The newspaper Die Zeit adds that the sum would more than cover the cost of the refugee influx for a year.
Prosecutors have been investigating for some time. And gradually it is emerging that large-scale tax avoidance was taking place right under the noses of the authorities.
And that – in some cases – they turned a blind eye to practices employed, not just by individuals out to make a fortune, but by some of the country’s biggest banks and respected businesses.
We may never really know the full extent of those practices; largely because they involved fiendishly complex transactions, which German media broadly divide into two kinds.
In the first type, German banks and stockbrokers bought and sold shares for foreign investors in a way which allowed them to claim a tax refund for which they were not eligible.

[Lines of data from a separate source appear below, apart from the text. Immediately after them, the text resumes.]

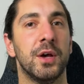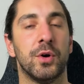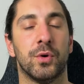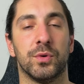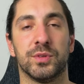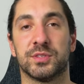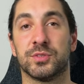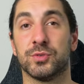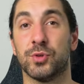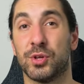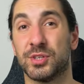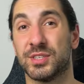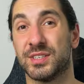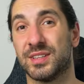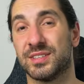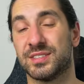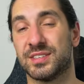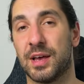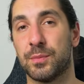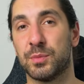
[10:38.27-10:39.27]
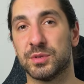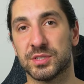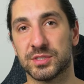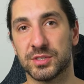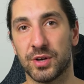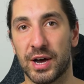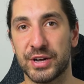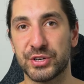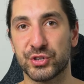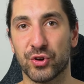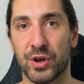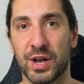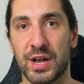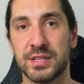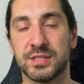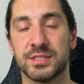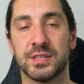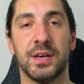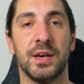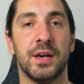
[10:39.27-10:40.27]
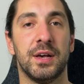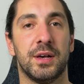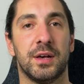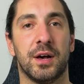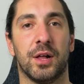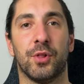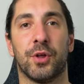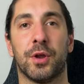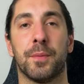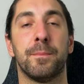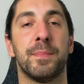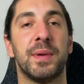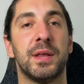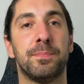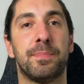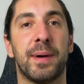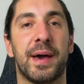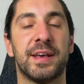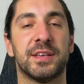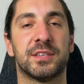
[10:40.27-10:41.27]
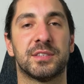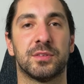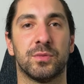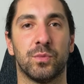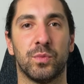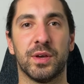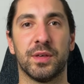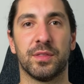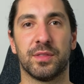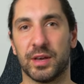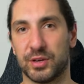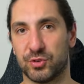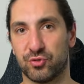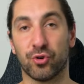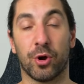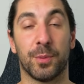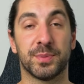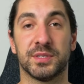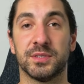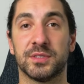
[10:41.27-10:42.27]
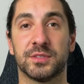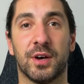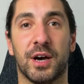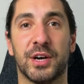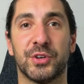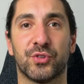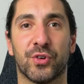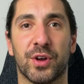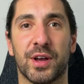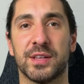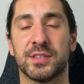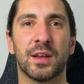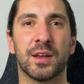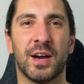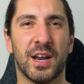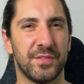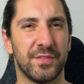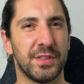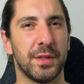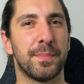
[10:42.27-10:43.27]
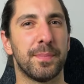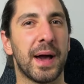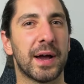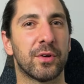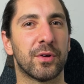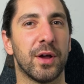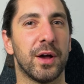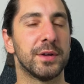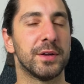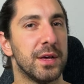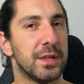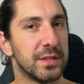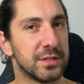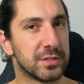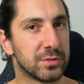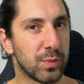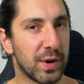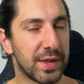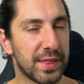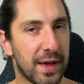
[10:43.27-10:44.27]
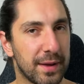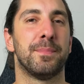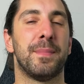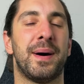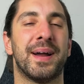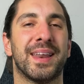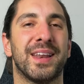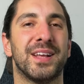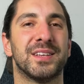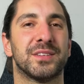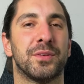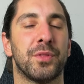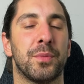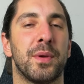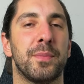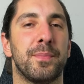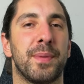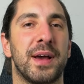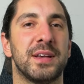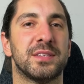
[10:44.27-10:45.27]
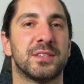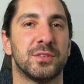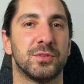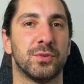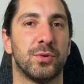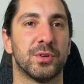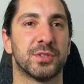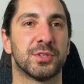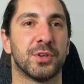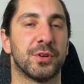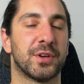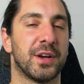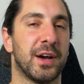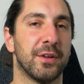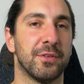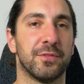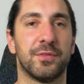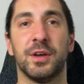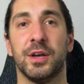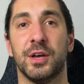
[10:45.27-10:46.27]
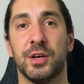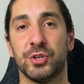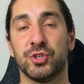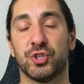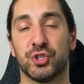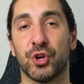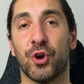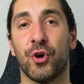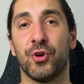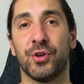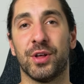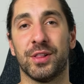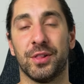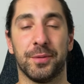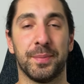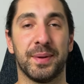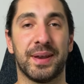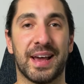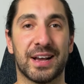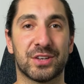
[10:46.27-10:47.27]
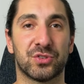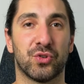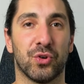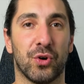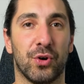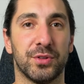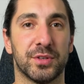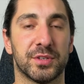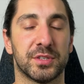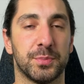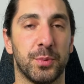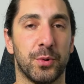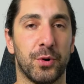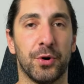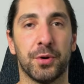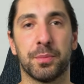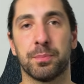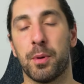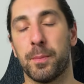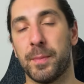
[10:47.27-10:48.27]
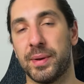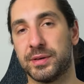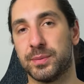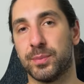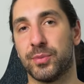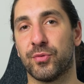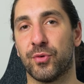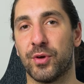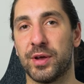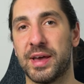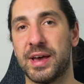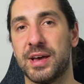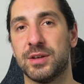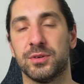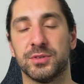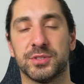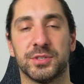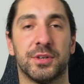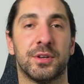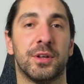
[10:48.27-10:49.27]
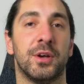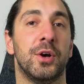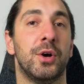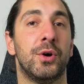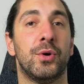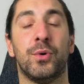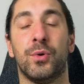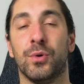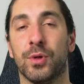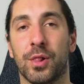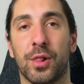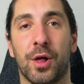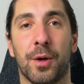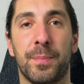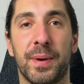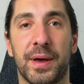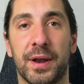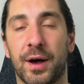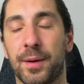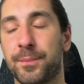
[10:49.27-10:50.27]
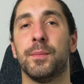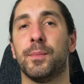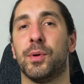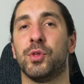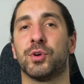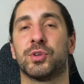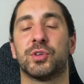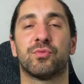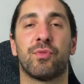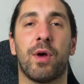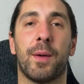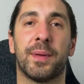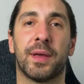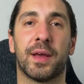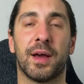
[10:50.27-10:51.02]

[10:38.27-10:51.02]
This is also the same with psytrance. A lot of mid bass with like drops and psytrance kind of in the background. This is where that muddiness of the mid bass is also kind of shown a little bit extra on the sport. Momentum 3 handles it all a lot better. But look, just wrapping it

Many question the legality of the practice.
In the second (a more complicated variation), investors and banks bought and sold shares just before and just after dividends were paid. With a bit of imaginative paperwork, and by exploiting a procedure which allows more than one person or institution to simultaneously own a share, they were able to claim numerous tax refunds. The practice was outlawed in 2012.

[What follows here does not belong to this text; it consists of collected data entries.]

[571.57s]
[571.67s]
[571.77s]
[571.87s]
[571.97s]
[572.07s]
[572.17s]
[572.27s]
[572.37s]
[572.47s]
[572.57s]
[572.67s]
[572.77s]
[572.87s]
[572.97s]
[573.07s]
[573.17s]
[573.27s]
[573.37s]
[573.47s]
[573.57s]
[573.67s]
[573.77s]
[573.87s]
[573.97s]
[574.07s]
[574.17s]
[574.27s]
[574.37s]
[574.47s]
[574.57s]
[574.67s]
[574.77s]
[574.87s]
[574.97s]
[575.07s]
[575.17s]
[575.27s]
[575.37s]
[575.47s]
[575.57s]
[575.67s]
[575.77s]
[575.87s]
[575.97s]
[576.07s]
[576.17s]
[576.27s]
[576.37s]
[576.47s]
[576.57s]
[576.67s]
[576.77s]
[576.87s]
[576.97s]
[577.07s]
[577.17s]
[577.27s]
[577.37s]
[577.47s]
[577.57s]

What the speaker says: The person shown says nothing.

German prosecutors are investigating a number of banks – among them institutions which were bailed out by the state – and individuals.
But in the meantime, a group of German journalists has been researching too, working alongside an expert from the University of Mannheim
Their investigations, broadcast on Thursday night, reveal that, despite a warning from State Commissioner August Schäfer in 1992 and the testimony of five whistleblowers, the practices continued and were widespread.
They involved 40 German banks and scores of other financial institutions around the world.
And, as those German reporters reveal, in the end it wasn’t a national authority, a finance minister or the justice system who finally exposed the practice.
It was a young administrative assistant in Germany’s central tax office, who noticed that she was receiving claims for huge tax rebates from a single US pension fund.
Anna Schablonski (a pseudonym) dug further and, despite threats, began to uncover other cases. She is modest about her role – even though 30 colleagues are now dedicated to trying to recover some of the money, and prosecutors are building their cases against some of those involved.
She does not want to be cast as a hero, she says. She was just doing her job.